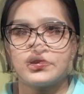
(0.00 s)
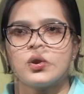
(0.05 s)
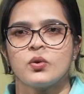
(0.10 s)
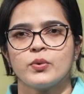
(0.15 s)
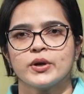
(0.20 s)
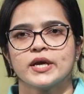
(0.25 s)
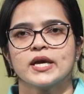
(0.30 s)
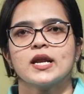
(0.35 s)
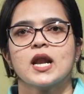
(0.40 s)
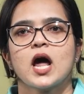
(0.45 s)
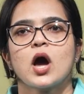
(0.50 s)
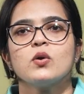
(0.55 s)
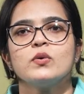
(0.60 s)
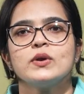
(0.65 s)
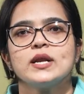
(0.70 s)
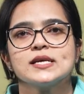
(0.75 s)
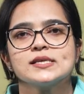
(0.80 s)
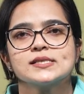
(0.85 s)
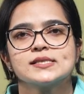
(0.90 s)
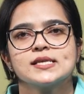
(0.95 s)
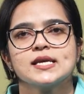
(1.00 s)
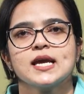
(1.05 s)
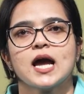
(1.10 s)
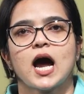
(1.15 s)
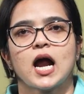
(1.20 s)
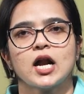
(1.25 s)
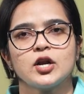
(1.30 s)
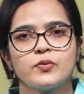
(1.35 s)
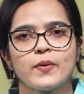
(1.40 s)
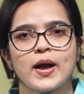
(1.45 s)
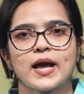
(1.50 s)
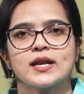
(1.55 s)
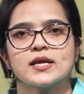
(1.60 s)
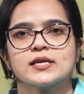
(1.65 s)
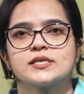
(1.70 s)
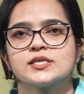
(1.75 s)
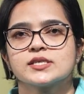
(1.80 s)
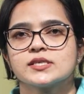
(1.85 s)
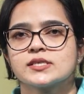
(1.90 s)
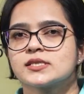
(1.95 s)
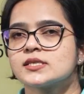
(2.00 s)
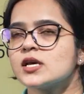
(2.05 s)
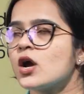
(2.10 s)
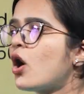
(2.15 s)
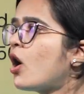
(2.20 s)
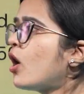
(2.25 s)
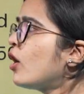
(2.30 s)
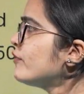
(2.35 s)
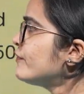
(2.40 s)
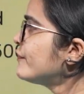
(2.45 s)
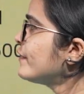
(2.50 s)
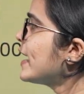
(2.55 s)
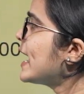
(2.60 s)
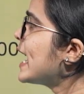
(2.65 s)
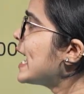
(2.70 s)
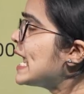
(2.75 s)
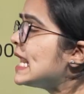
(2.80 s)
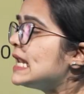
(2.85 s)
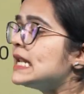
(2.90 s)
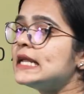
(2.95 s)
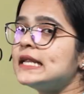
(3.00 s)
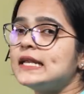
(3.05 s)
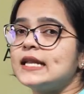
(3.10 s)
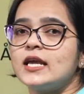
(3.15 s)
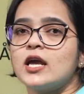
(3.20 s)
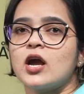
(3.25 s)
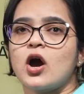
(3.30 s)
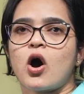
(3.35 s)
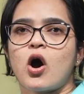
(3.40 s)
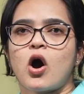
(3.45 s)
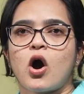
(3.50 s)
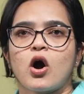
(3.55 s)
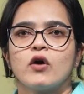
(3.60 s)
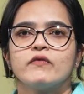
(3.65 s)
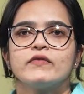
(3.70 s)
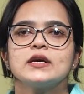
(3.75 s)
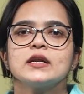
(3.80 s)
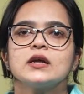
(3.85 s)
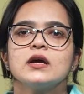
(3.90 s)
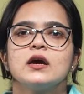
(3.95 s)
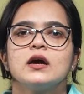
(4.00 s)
We can now list the advantages of LED over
::::::::::
### TASK DESCRIPTION
Write down the full listing above exactly as it is, except for any images.

### OUTPUT FOR THIS EXERCISE
(0.00 s)
(0.05 s)
(0.10 s)
(0.15 s)
(0.20 s)
(0.25 s)
(0.30 s)
(0.35 s)
(0.40 s)
(0.45 s)
(0.50 s)
(0.55 s)
(0.60 s)
(0.65 s)
(0.70 s)
(0.75 s)
(0.80 s)
(0.85 s)
(0.90 s)
(0.95 s)
(1.00 s)
(1.05 s)
(1.10 s)
(1.15 s)
(1.20 s)
(1.25 s)
(1.30 s)
(1.35 s)
(1.40 s)
(1.45 s)
(1.50 s)
(1.55 s)
(1.60 s)
(1.65 s)
(1.70 s)
(1.75 s)
(1.80 s)
(1.85 s)
(1.90 s)
(1.95 s)
(2.00 s)
(2.05 s)
(2.10 s)
(2.15 s)
(2.20 s)
(2.25 s)
(2.30 s)
(2.35 s)
(2.40 s)
(2.45 s)
(2.50 s)
(2.55 s)
(2.60 s)
(2.65 s)
(2.70 s)
(2.75 s)
(2.80 s)
(2.85 s)
(2.90 s)
(2.95 s)
(3.00 s)
(3.05 s)
(3.10 s)
(3.15 s)
(3.20 s)
(3.25 s)
(3.30 s)
(3.35 s)
(3.40 s)
(3.45 s)
(3.50 s)
(3.55 s)
(3.60 s)
(3.65 s)
(3.70 s)
(3.75 s)
(3.80 s)
(3.85 s)
(3.90 s)
(3.95 s)
(4.00 s)
We can now list the advantages of LED over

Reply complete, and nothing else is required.